Le travail social peut-il être évalué à l’aune de ces critères ? Voilà la question clivante que relance ce référentiel, dont certains craignent qu’il aboutisse à de longs comptes rendus techniques, à l’instar des « rapports de certification » pratiqués dans le secteur sanitaire. « Le fait de décomposer le travail des établissements en de multiples critères ne permettra pas d’apprécier la qualité du travail réalisé qui résulte plutôt de processus systémiques. Parfois, les problèmes des structures tiennent à des modes de management, d’organisation qu’il n’est possible d’approcher qu’à travers le dialogue », attaque Laurent Barbe, évaluateur externe au cabinet Cress. Ne s’intéressant « ni au comment, ni aux ressources des structures », le référentiel risque, selon lui, de hérisser des professionnels aux prises avec des problématiques complexes sur le terrain. Le référentiel inquiète également par le reporting supplémentaire qu’il pourrait générer, puisque « l’évaluation des critères donnera lieu à des plans d’action, sur lesquels nous aurons besoin d’indicateurs », prévoit Nathalie Ferrier, directrice générale de l’Asea 49. Citant l’exemple de la lutte contre le gaspillage, elle craint de devoir être « obligée de produire un document pour attester de pratiques existantes quoique non formalisées ».

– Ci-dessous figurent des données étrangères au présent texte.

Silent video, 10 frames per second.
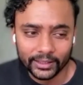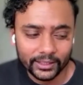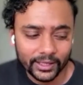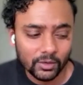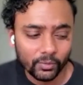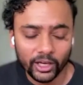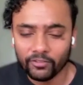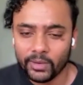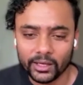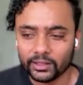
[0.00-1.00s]
I think there's a way
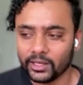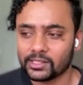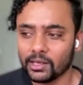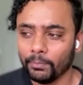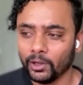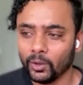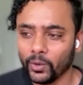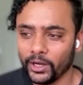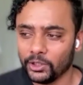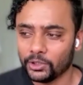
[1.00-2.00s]
of making things simple
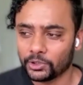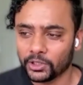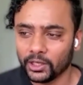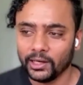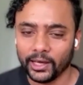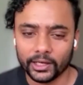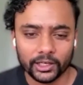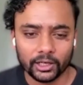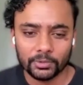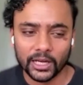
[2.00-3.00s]
where you really like
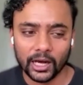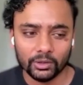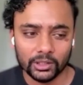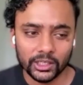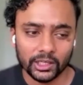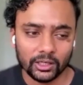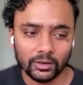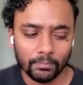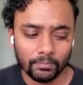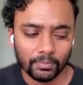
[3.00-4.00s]
curb down the
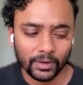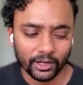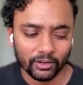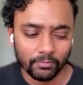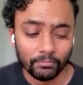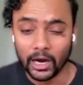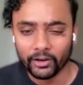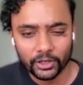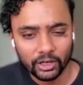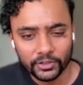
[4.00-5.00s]
kind of
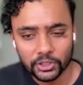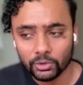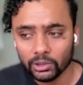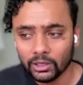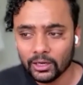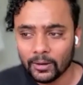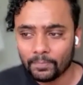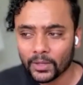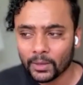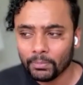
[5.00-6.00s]
power of a tool.
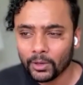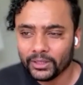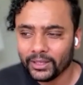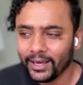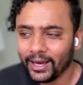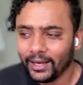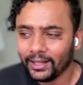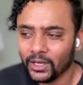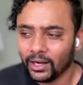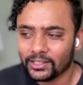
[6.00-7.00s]
But with AI,
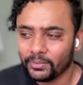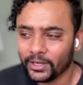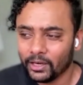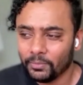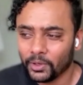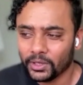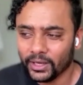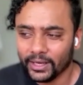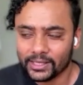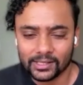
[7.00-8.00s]
the ultimate
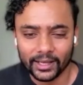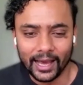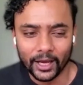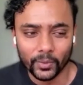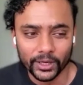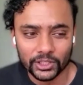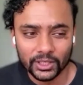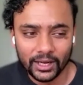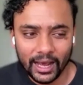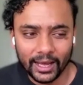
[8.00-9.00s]
input is
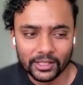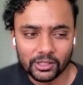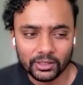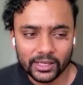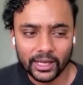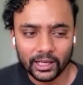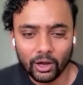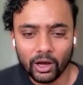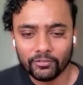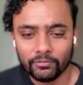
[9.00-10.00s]
language. And so there's like a
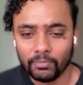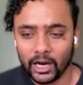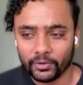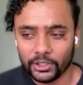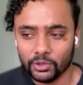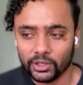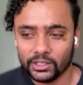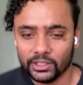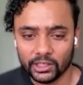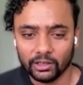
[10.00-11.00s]
lot of power you
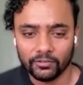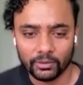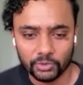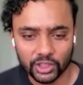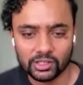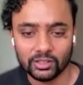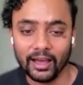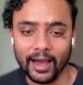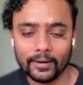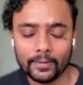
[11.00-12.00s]
can yield from just
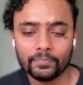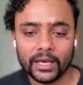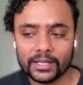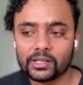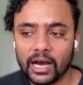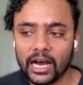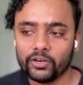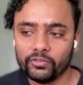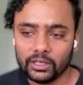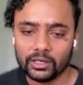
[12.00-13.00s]
that. And so
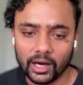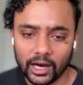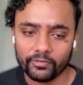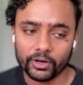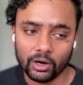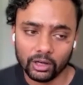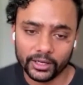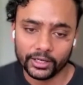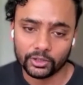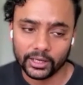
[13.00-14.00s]
how do we carve it all
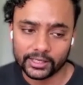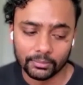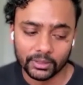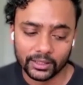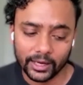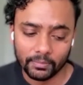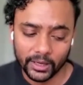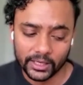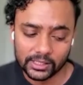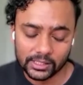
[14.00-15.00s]
into like something that
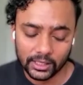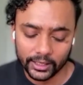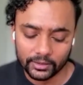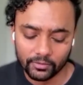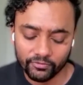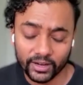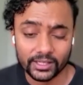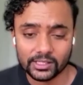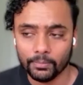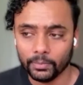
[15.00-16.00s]
makes it
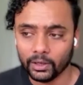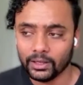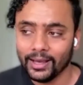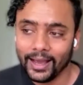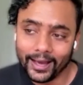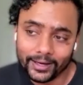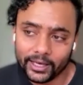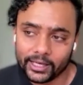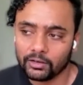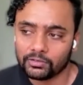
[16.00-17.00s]
very simple? And in
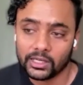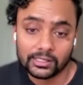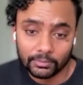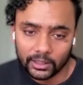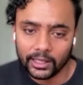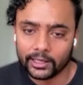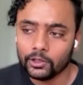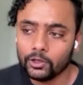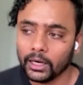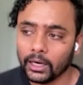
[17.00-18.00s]
case of say something
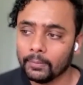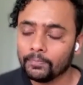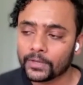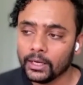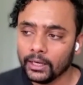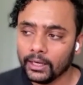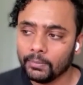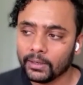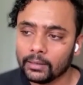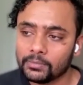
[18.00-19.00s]
like Luma,
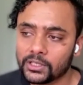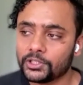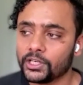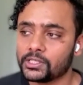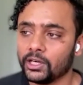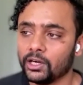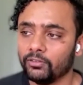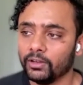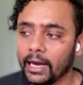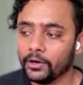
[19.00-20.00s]
it becomes interesting
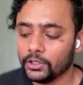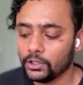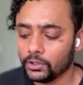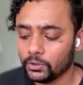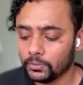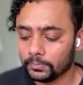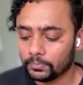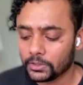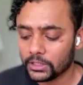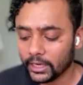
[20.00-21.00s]
of how do you
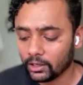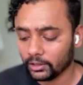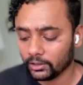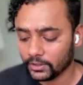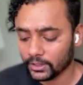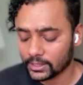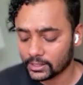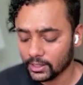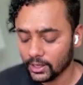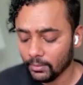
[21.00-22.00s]
take all of
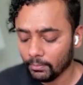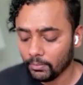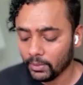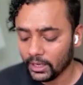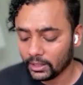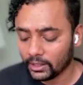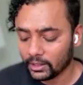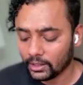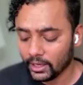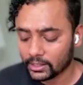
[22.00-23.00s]
this, but make
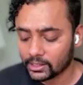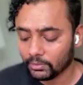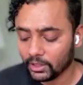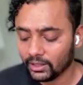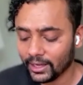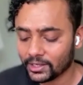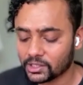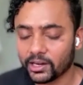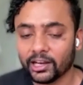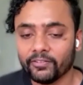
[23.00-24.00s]
it something that
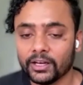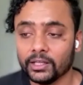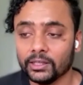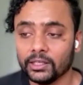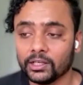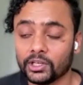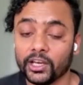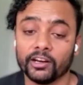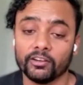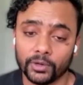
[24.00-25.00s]
is relevant in the
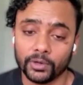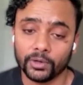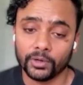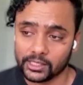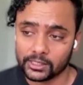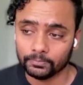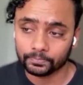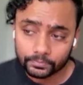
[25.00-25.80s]
creative process.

Certains pointent malgré tout les apports de ce document unique. « L’évaluation externe sera plus précise, davantage centrée sur les droits et les libertés. Un référentiel venant de la HAS n’aura pas le même statut que celui d’un simple évaluateur. On va vers quelque chose qui va demander beaucoup plus de rigueur », considère Emmanuel Granger, évaluateur externe et directeur du cabinet G Consultant. Directrice de la qualité à l’Agapei, Laurence Mazé voit « beaucoup d’intérêt » à la méthode de l’« accompagné-traceur », qui consiste à recueillir l’expérience d’une personne accompagnée et/ou de ses proches pour évaluer la qualité de l’accompagnement. « Quand on questionnait les pratiques ou règles en matière de prévention des situations de maltraitance, on se référait aux formations, à la procédure interne, aux protocoles de signalement avec les ARS. Là, on devrait s’inscrire dans une démarche plus fine, plutôt que sur de l’analyse de la procédure », estime-t-elle. Reste que cette méthode, issue elle aussi du sanitaire, suscite d’importantes interrogations. « Il n’existe pas d’usager standard dans le travail social mais une grande hétérogénéité de situations », critique Laurent Barbe.